• [PROVIDED ENTRIES]:
┏━━

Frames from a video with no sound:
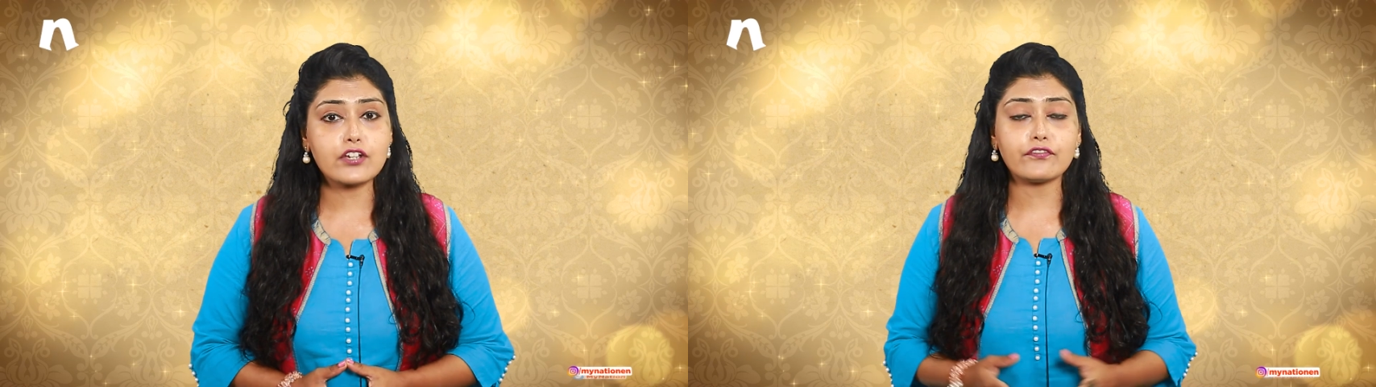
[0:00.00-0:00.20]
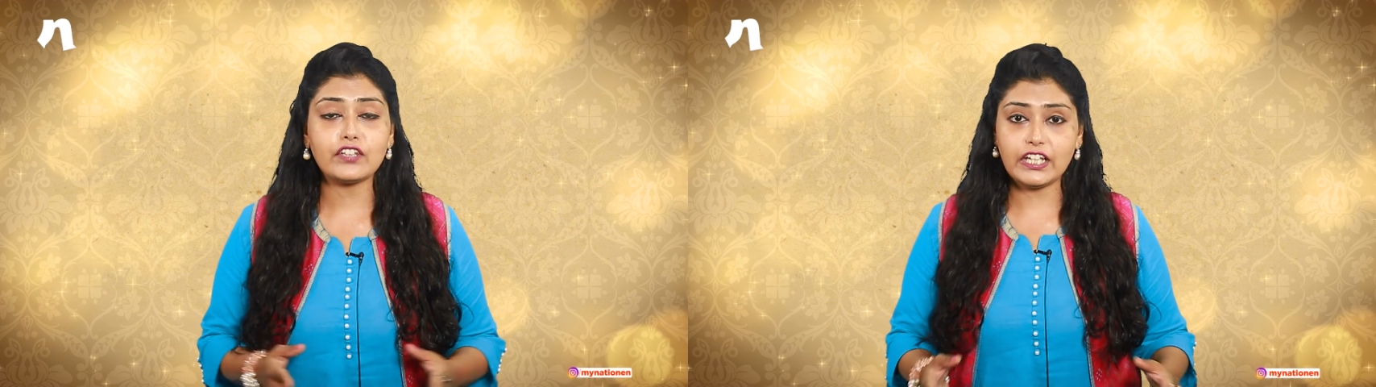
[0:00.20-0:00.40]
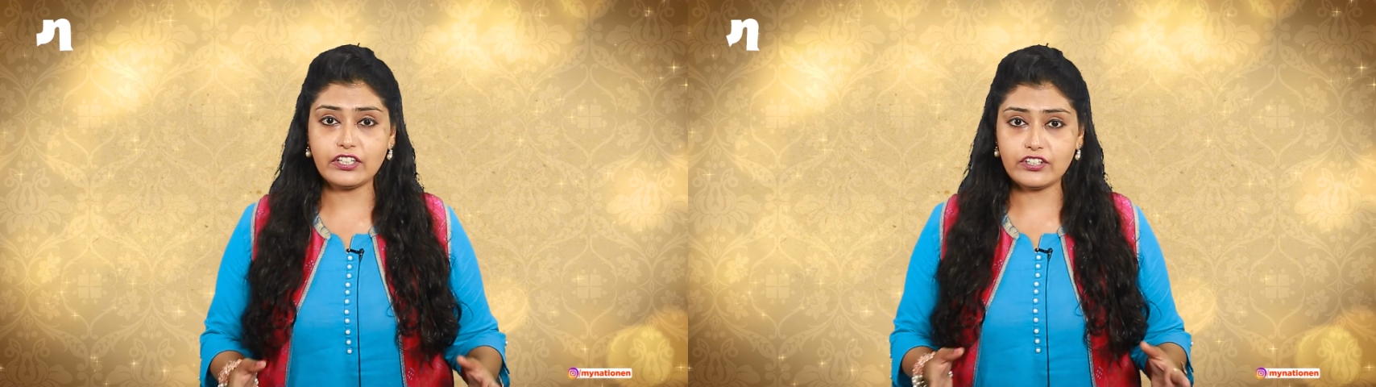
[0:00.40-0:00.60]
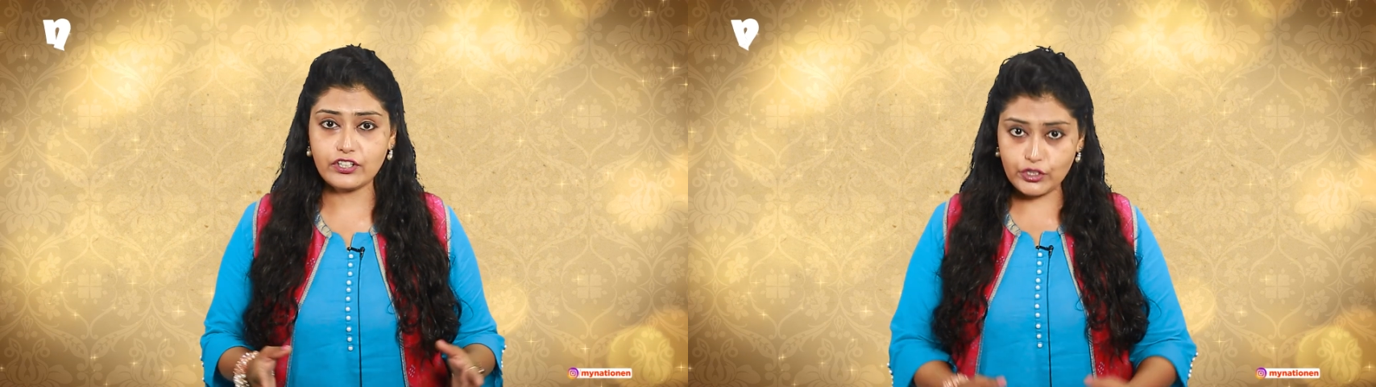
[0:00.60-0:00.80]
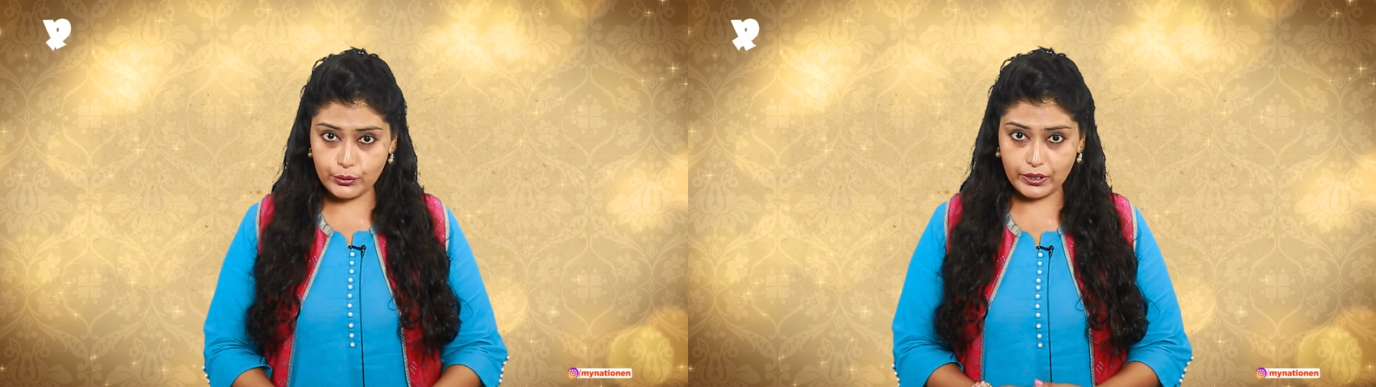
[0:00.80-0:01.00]
of the
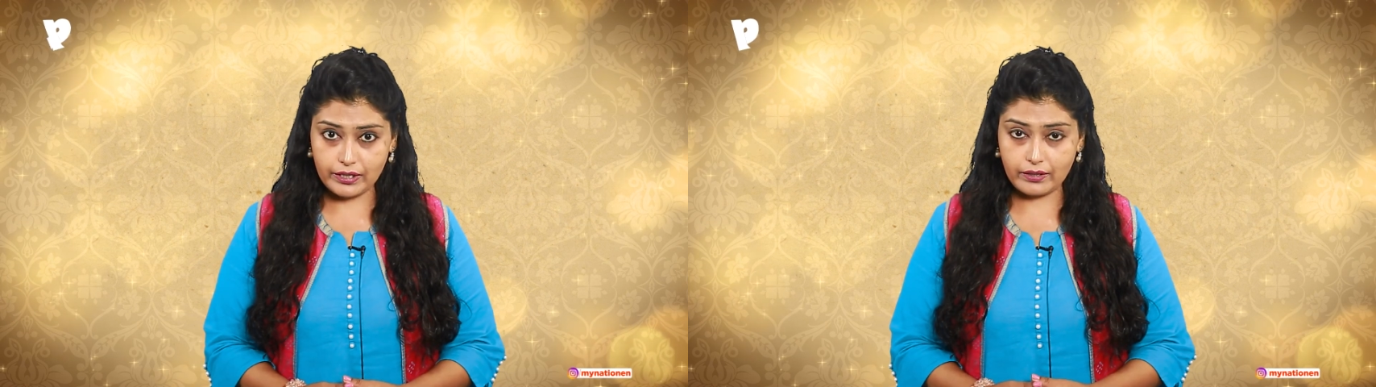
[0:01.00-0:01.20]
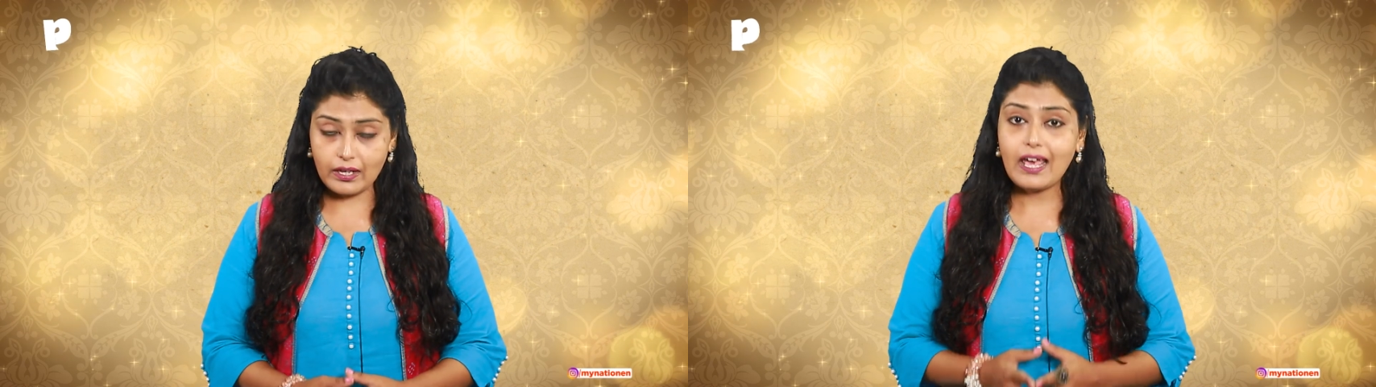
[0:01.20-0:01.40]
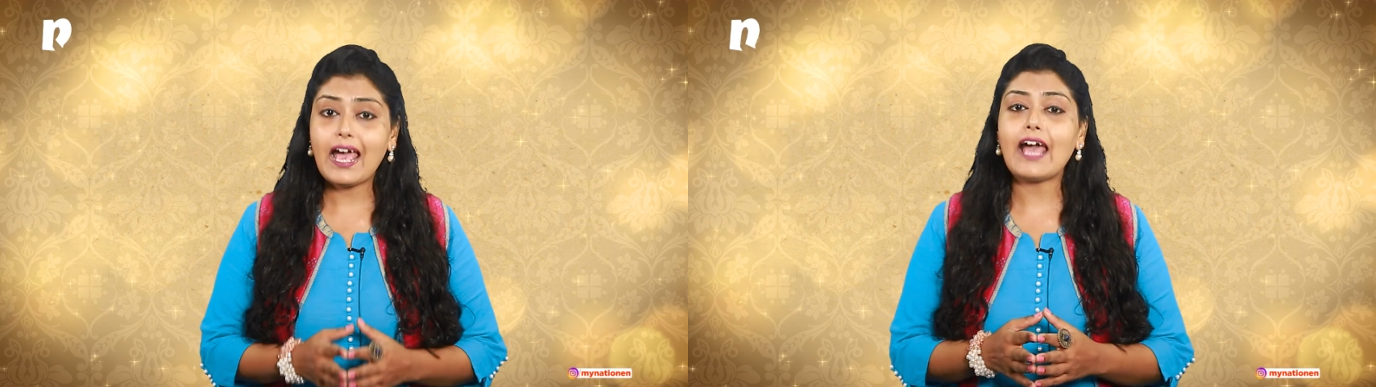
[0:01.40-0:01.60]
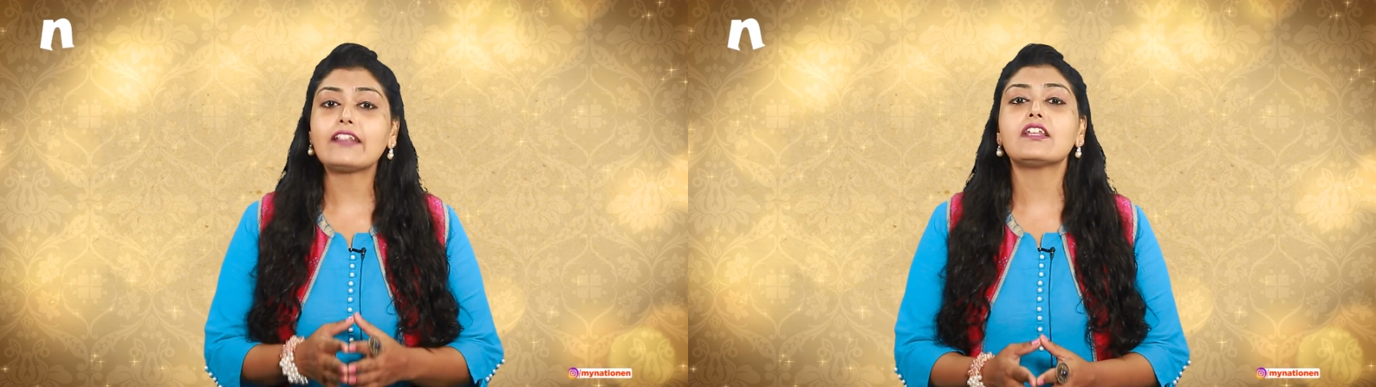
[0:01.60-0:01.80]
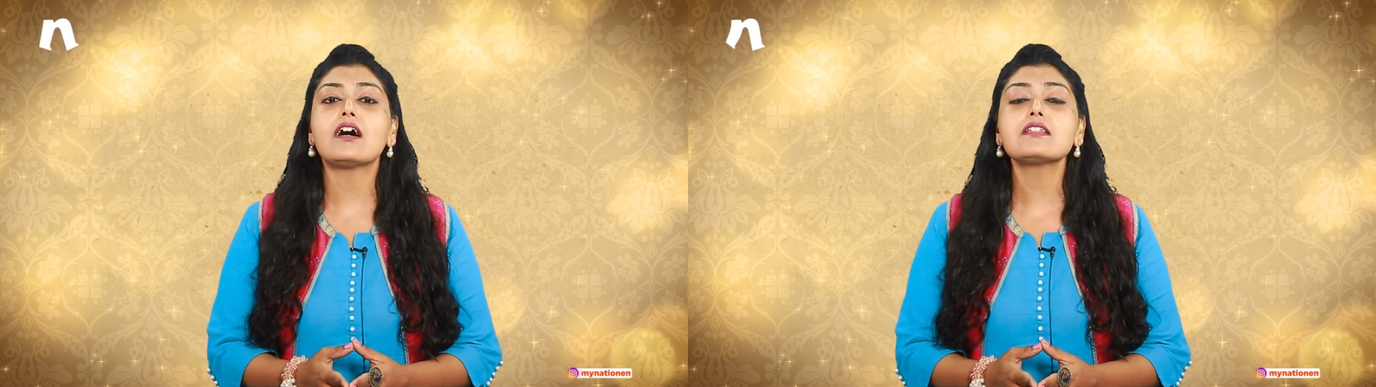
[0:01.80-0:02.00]
Indian Union, and
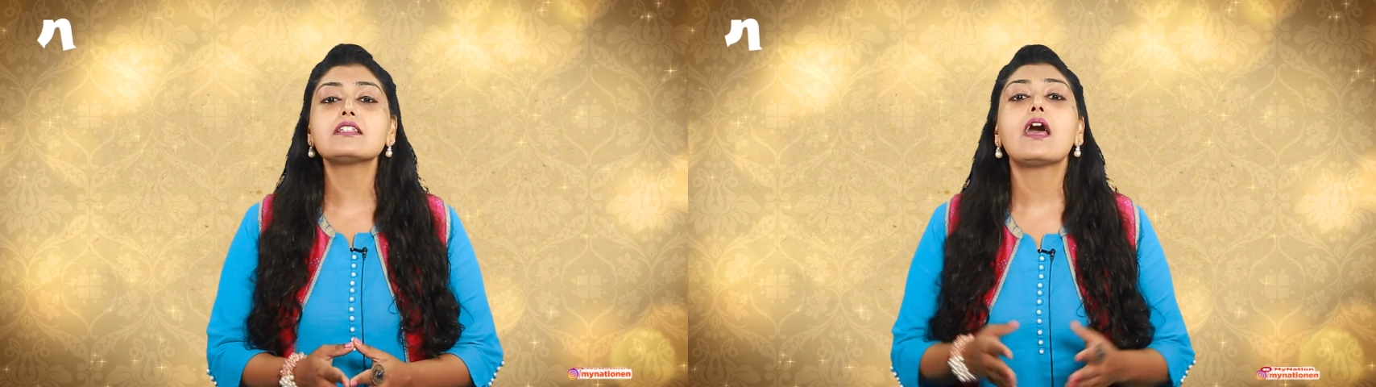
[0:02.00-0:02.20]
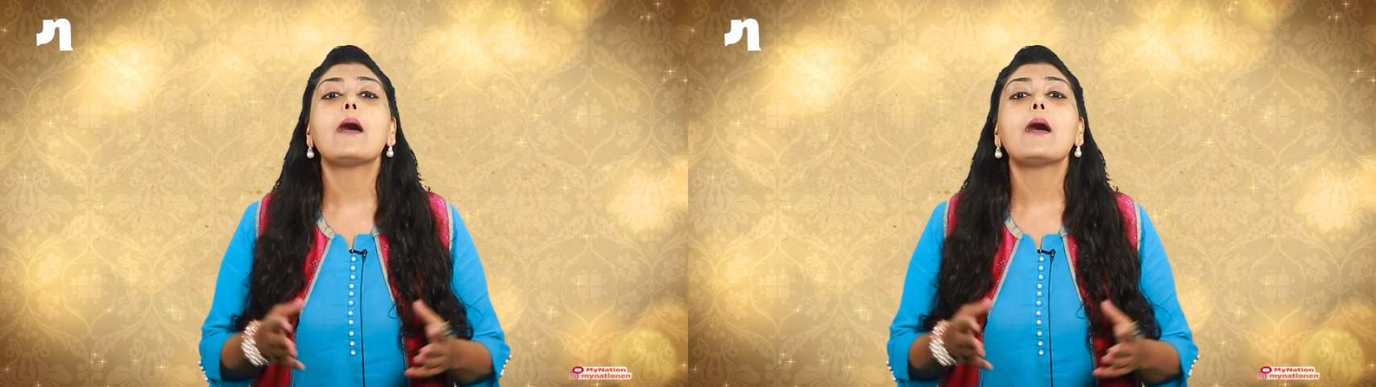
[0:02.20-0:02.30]
thus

┗━━

Write out every line of the listing exactly as written, and leave the pictures out.

• [TASK RESULT]:
Frames from a video with no sound:
[0:00.00-0:00.20]
[0:00.20-0:00.40]
[0:00.40-0:00.60]
[0:00.60-0:00.80]
[0:00.80-0:01.00]
of the
[0:01.00-0:01.20]
[0:01.20-0:01.40]
[0:01.40-0:01.60]
[0:01.60-0:01.80]
[0:01.80-0:02.00]
Indian Union, and
[0:02.00-0:02.20]
[0:02.20-0:02.30]
thus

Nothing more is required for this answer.